To identify patients with primary auditory neuropathies whose cochlear potentials to a 100 µsec click persist after click cessation and simulate synchronous auditory brain stem responses (ABRs) at high intensities.
ABRs to condensation and rarefaction clicks, as well as Maximum Length Sequence ABRs and one transtympanic electrocochleogram (ECochG), were collected from five infants with absent middle ear muscle reflexes and normal or near normal otoacoustic emissions. These infants failed ALGO screens, which used alternating polarity clicks, and/or failed full ABRs done elsewhere with alternating polarity clicks.
When ABRs were collected in response to a single polarity pulse, they revealed robust and reproducible wave forms over 4 to 6 msec that initially were mistaken for a normal ABR by the referring agents. However, when condensation and rarefaction click data are compared, the waveforms change polarity when the stimulus is inverted. Furthermore, the waveforms fail to shift in latency as the intensity of the stimulation is reduced. Transtympanic ECochG on one of the children revealed the same polarity reversal and fixed latency functions, confirming that they were cochlear rather than neural responses.
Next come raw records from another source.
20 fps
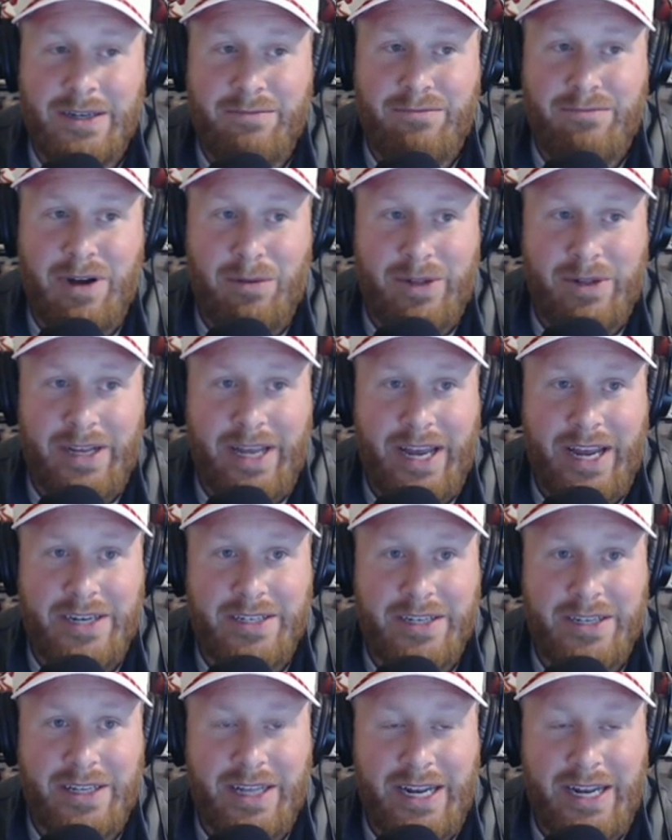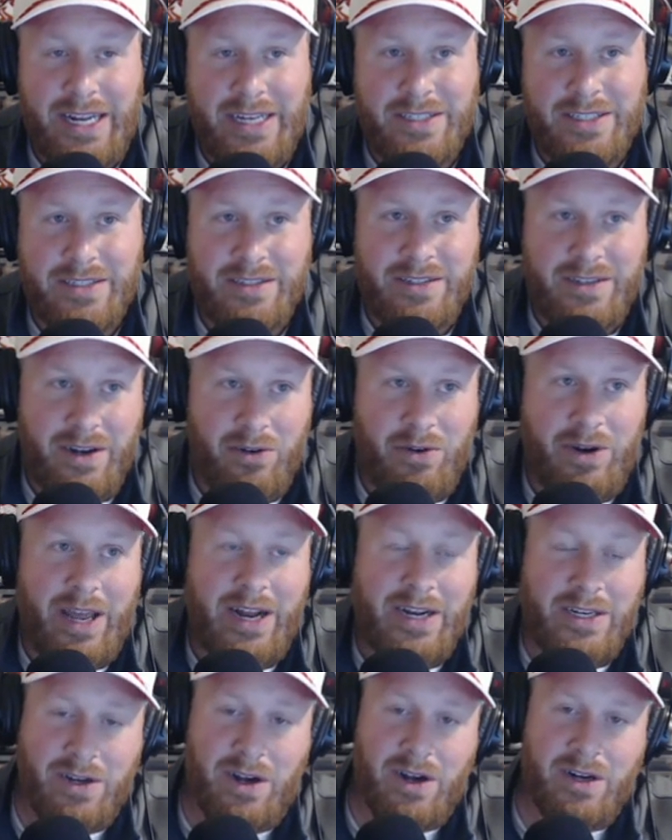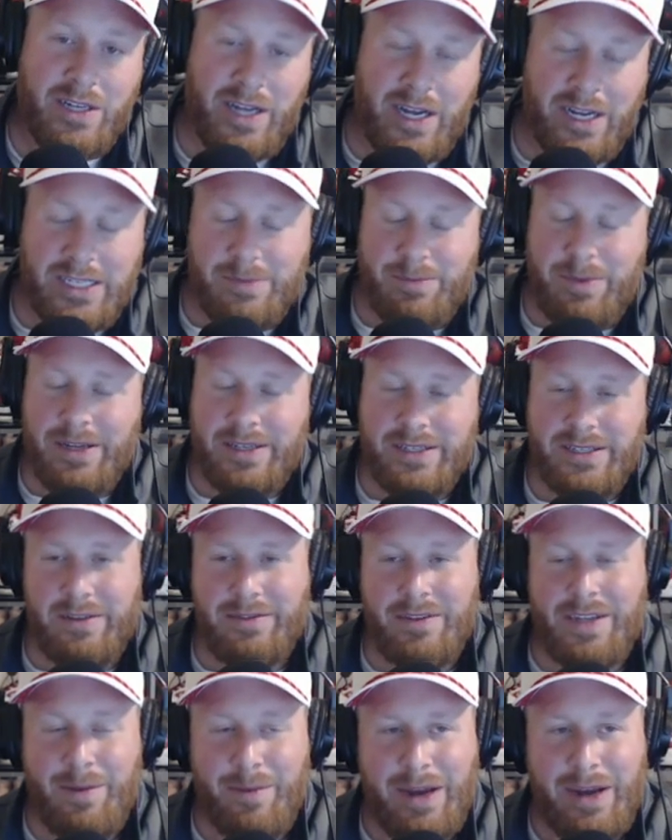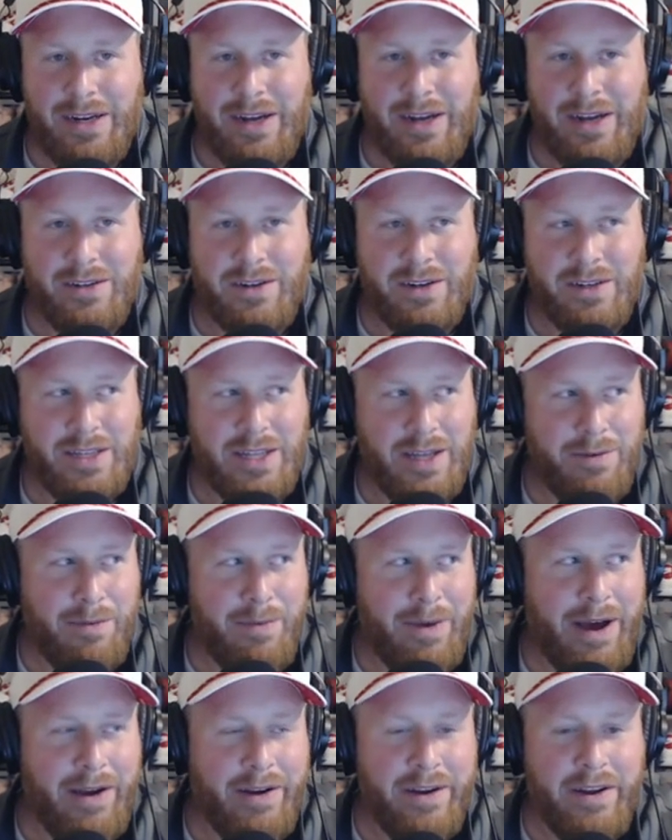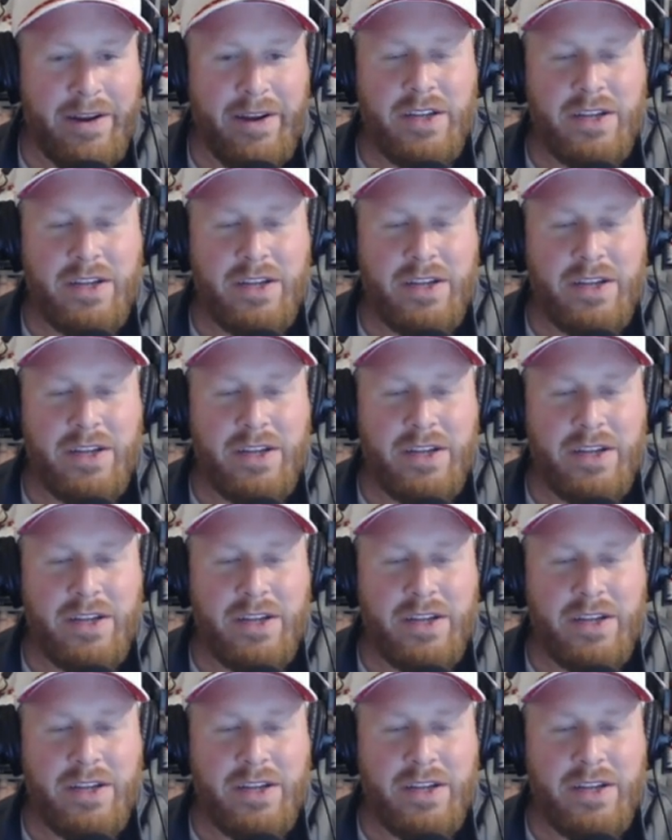publication, that he's okay to talk to us about stuff that he might not talk to them about.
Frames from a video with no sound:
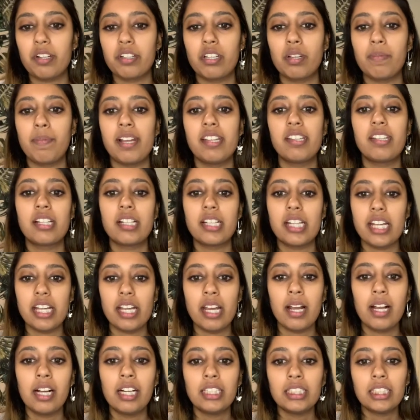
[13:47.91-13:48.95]
So
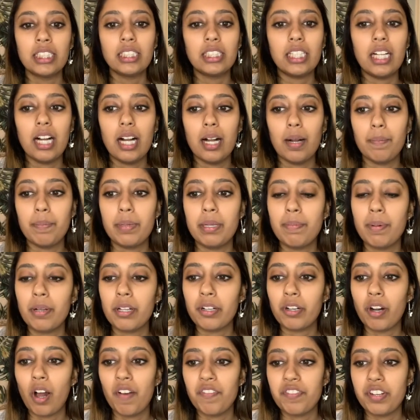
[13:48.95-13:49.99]
basically, people
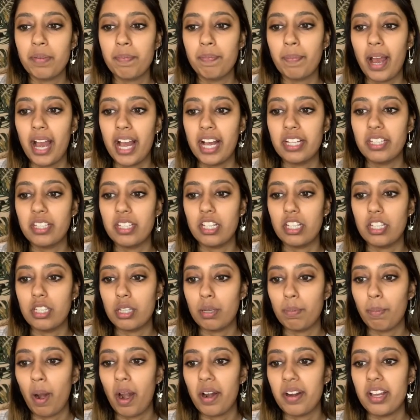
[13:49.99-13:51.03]
are often buying these
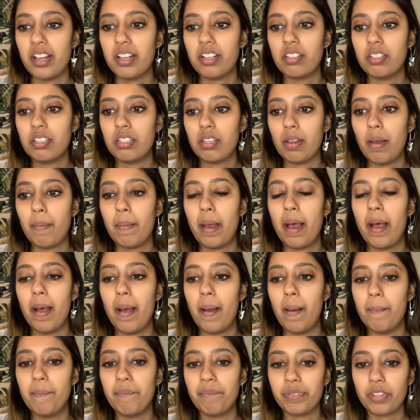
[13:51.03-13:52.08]
products
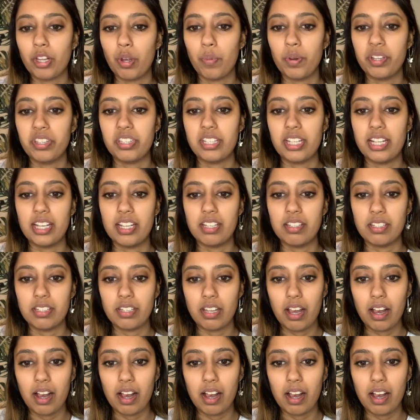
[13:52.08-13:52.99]
with these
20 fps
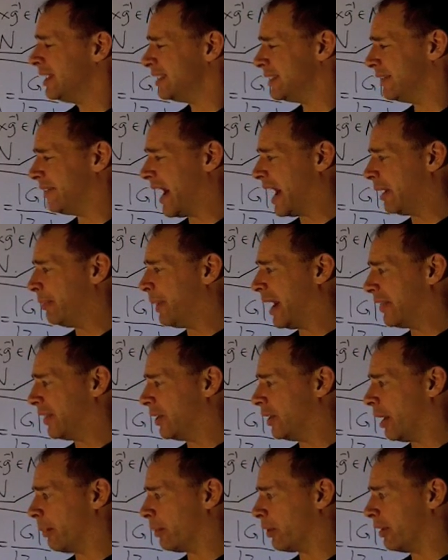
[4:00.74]
divided by the
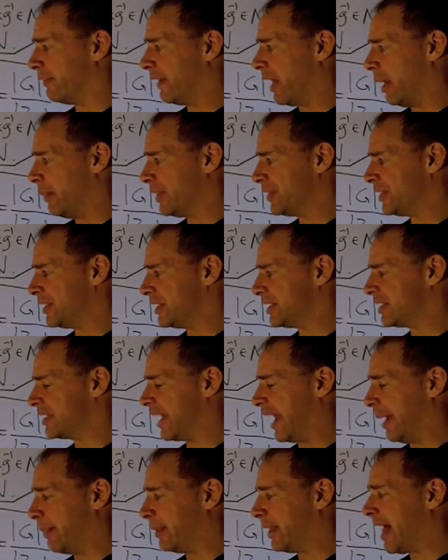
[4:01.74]
number of elements in the
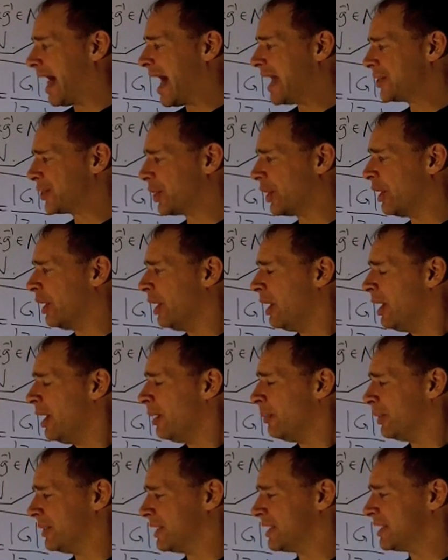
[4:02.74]
stabilizer,
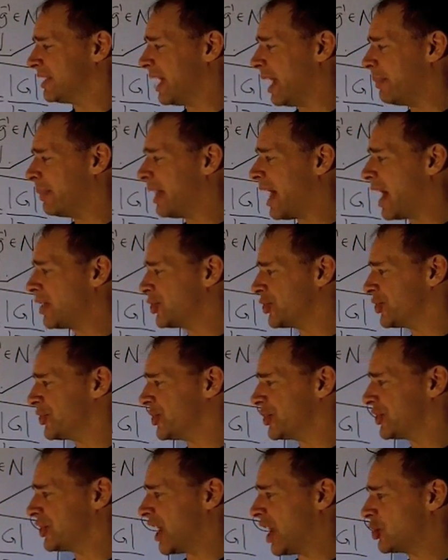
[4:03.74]
but the stabilizer is
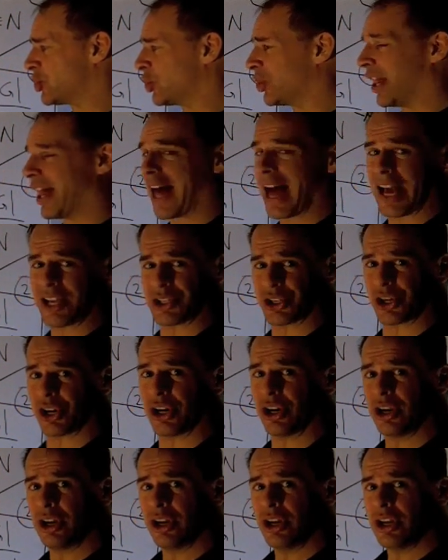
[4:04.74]
the
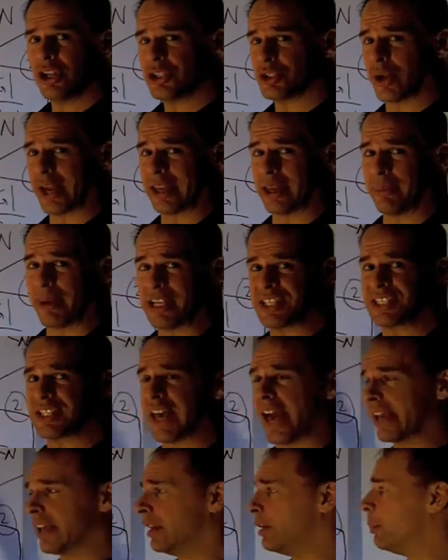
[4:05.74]
centralizer, so I get my
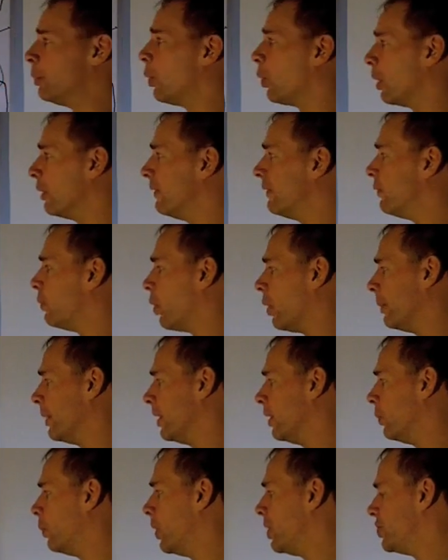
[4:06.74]
second important
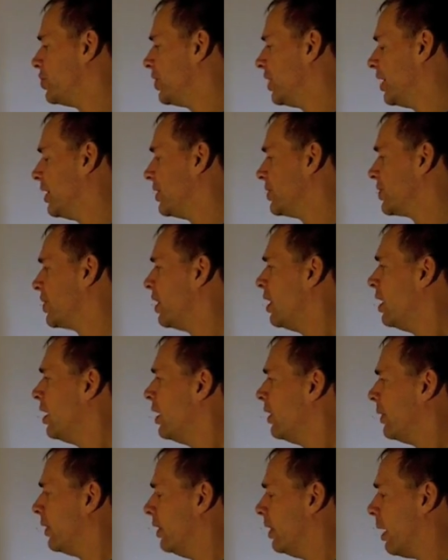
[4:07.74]
formula, which is
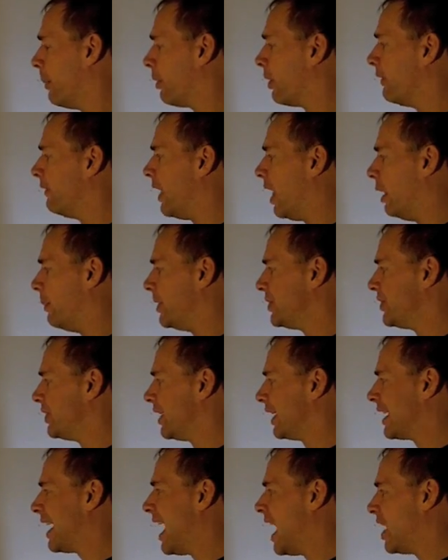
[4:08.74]
the number of elements in
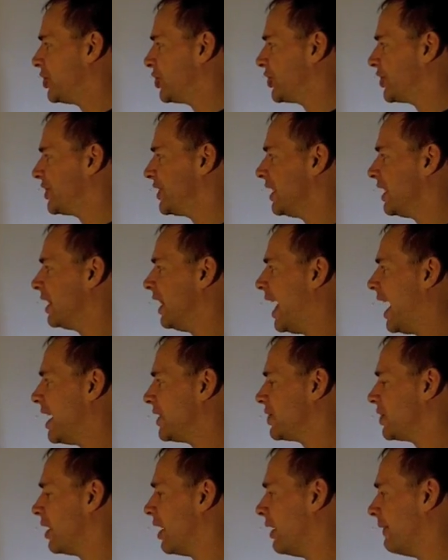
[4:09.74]
the conjugacy
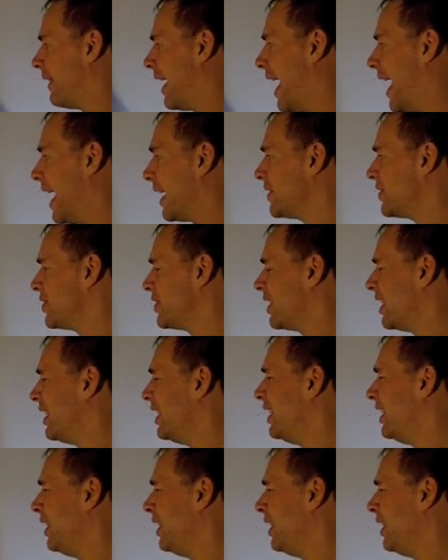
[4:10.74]
class of X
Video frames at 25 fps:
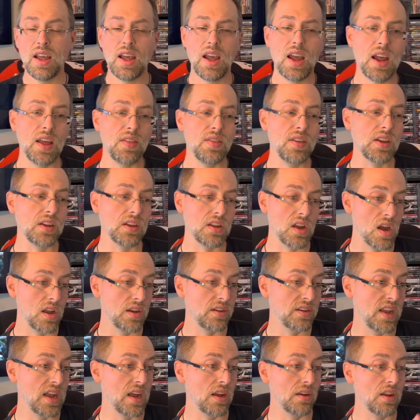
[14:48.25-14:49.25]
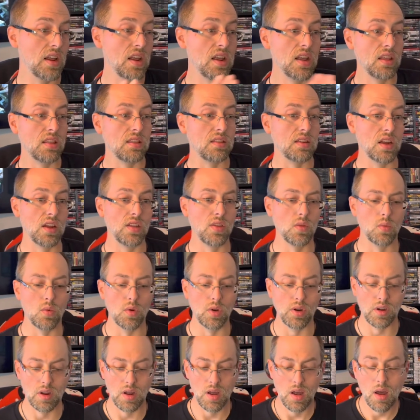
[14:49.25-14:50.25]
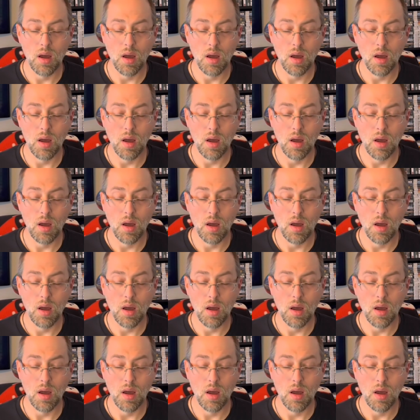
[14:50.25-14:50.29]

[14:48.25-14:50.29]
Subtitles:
and then gone down the other one.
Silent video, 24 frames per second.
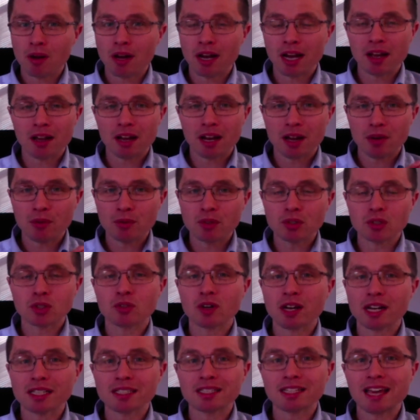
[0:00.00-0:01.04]
I would
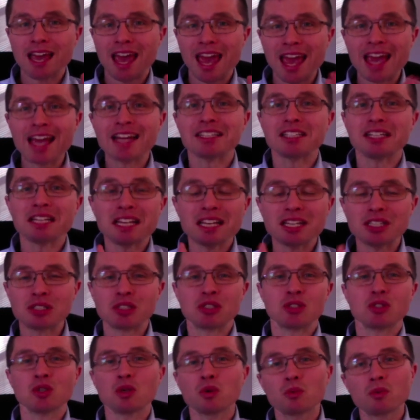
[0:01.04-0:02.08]
stress, Antony is
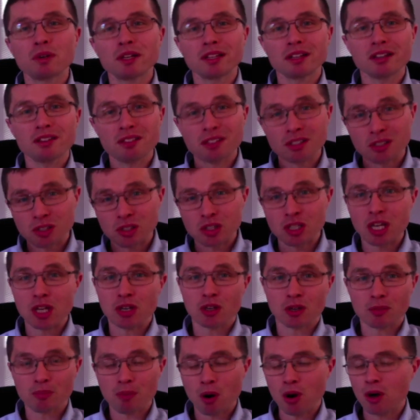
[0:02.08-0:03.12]
still really the
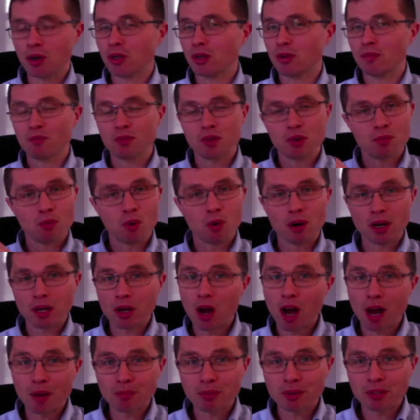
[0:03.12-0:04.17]
senior partner, the more
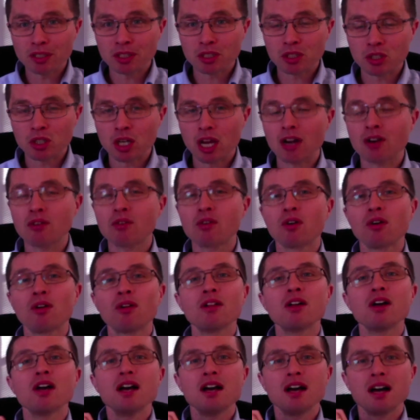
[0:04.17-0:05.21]
accomplished
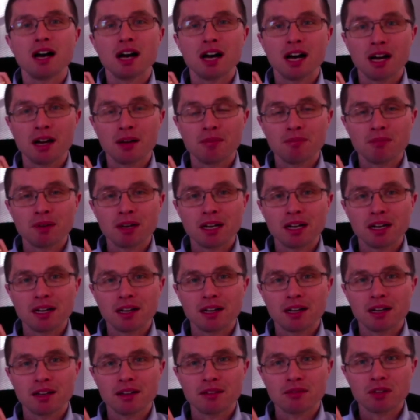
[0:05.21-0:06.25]
general,
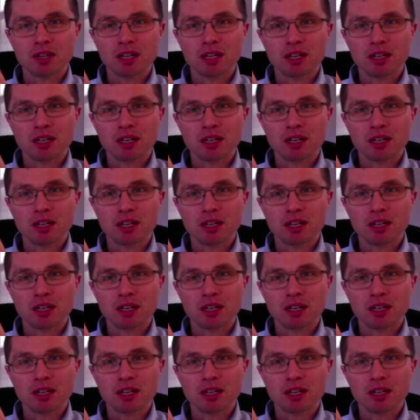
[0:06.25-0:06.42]
the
Comparing responses with positive versus negative polarity clicks may help separate ABRs from cochlear potentials and alert clinicians to the possibility of an auditory neuropathy. Therefore, absent or abnormal ABRs in the presence of normal otoacoustic emissions need not always implicate a purely "central disorder," but might be consistent with dysfunction between outer hair cells and primary afferent fibers.